When transferring tasks to employees, the employer must take into account, depending on the type of activity, if the employees are able to comply with the provisions and measures for occupational health and safety.

Occupational medical check-ups are an important source of awareness of operational health protection, but must under no circumstances be judged as the only source of information. Findings from physical examinations might fail to attract attention in the event of numerous exposures/expositions. In addition, the amount of information obtained from the doctor/patient meeting can be low if the employee is defensive due to various feasible motives. Therefore, it cannot generally be assumed that the company doctor will recognise the current, individual stress situation based on findings and discussions from occupational medical check-ups. It can in no way be concluded from findings and discussions that are not particularly striking, that the employee is with certainty healthy from an occupational medicine perspective, or is not subject to any risk at the place of work.

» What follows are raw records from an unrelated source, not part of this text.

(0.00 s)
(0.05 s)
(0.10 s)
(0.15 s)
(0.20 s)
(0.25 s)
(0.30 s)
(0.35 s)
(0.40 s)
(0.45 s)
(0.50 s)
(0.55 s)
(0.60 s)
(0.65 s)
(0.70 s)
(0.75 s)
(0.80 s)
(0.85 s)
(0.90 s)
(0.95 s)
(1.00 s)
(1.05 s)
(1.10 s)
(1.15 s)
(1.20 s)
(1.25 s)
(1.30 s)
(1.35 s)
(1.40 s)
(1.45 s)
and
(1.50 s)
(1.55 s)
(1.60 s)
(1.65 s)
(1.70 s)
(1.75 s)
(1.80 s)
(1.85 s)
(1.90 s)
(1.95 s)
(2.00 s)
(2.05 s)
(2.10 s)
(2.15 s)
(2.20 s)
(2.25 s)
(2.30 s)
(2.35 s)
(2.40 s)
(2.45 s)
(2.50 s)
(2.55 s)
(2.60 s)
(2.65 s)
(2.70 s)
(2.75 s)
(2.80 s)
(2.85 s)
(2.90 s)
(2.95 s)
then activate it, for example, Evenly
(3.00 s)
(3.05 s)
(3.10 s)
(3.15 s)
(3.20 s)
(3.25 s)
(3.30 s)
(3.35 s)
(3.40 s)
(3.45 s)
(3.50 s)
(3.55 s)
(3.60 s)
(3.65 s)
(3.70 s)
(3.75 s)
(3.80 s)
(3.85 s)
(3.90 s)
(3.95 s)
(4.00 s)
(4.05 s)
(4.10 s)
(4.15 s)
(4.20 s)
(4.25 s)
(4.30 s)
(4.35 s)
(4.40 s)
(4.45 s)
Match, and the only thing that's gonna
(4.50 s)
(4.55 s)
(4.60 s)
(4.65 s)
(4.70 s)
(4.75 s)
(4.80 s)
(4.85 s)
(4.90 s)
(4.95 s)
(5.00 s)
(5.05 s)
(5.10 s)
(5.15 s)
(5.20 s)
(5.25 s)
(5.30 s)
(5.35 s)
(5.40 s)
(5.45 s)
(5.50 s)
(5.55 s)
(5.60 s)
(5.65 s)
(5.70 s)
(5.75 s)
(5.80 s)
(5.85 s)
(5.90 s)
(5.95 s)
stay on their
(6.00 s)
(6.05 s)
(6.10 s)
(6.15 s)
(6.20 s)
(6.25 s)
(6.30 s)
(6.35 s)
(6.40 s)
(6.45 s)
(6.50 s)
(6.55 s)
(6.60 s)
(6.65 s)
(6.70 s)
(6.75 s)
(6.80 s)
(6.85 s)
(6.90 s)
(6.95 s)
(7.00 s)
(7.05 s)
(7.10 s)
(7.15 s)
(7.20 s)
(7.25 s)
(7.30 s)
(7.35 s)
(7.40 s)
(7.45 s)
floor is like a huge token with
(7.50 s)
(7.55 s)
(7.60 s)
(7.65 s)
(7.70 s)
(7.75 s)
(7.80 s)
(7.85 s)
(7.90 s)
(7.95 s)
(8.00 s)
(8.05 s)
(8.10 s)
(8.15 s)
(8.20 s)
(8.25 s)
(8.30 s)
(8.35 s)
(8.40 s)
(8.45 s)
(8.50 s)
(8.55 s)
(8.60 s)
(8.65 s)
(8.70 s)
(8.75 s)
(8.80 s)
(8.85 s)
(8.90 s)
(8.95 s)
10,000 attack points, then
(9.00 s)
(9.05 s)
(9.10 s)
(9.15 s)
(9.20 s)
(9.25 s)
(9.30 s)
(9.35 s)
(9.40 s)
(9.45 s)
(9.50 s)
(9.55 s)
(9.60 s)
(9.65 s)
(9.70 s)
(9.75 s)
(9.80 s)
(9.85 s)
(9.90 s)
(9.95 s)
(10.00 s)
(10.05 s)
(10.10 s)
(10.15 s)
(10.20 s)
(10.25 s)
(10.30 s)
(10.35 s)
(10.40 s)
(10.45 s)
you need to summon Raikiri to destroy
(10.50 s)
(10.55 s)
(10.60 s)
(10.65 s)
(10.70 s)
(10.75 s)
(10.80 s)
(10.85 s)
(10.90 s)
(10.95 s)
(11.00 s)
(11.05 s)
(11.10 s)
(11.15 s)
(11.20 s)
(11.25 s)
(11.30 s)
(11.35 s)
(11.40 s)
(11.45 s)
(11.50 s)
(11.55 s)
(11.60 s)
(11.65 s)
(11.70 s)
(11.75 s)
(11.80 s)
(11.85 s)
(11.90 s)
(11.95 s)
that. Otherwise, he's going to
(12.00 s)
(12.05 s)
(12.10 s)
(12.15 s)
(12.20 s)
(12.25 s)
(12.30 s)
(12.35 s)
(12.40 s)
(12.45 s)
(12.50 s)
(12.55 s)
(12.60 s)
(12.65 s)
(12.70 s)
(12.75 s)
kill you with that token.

Guaranteeing effective health protection of the staff is beyond the scope of check-ups alone. It requires timely and comprehensive cooperation of the company doctor even in the planning and design phases of the plant. The importance of occupational medicine advice in advance of planning and investment processes is extraordinarily high and generally acknowledged. The company doctor can be involved in the determination and assessment of risks at the place of work. He can suggest protective and design measures. He can be involved in sanitation training courses and in the promotion of health within the plant. He can cooperate in the improvement of occupational health and safety within the operational organisation.


The personnel must demonstrate the required knowledge and capabilities to fulfil their tasks and must only be employed in a pharmaceutical plant in accordance with this knowledge. To ensure medicinal product safety and to protect the staff, regular medical examinations are required. The plant should ensure medical occupational health and safety in close collaboration with a company doctor.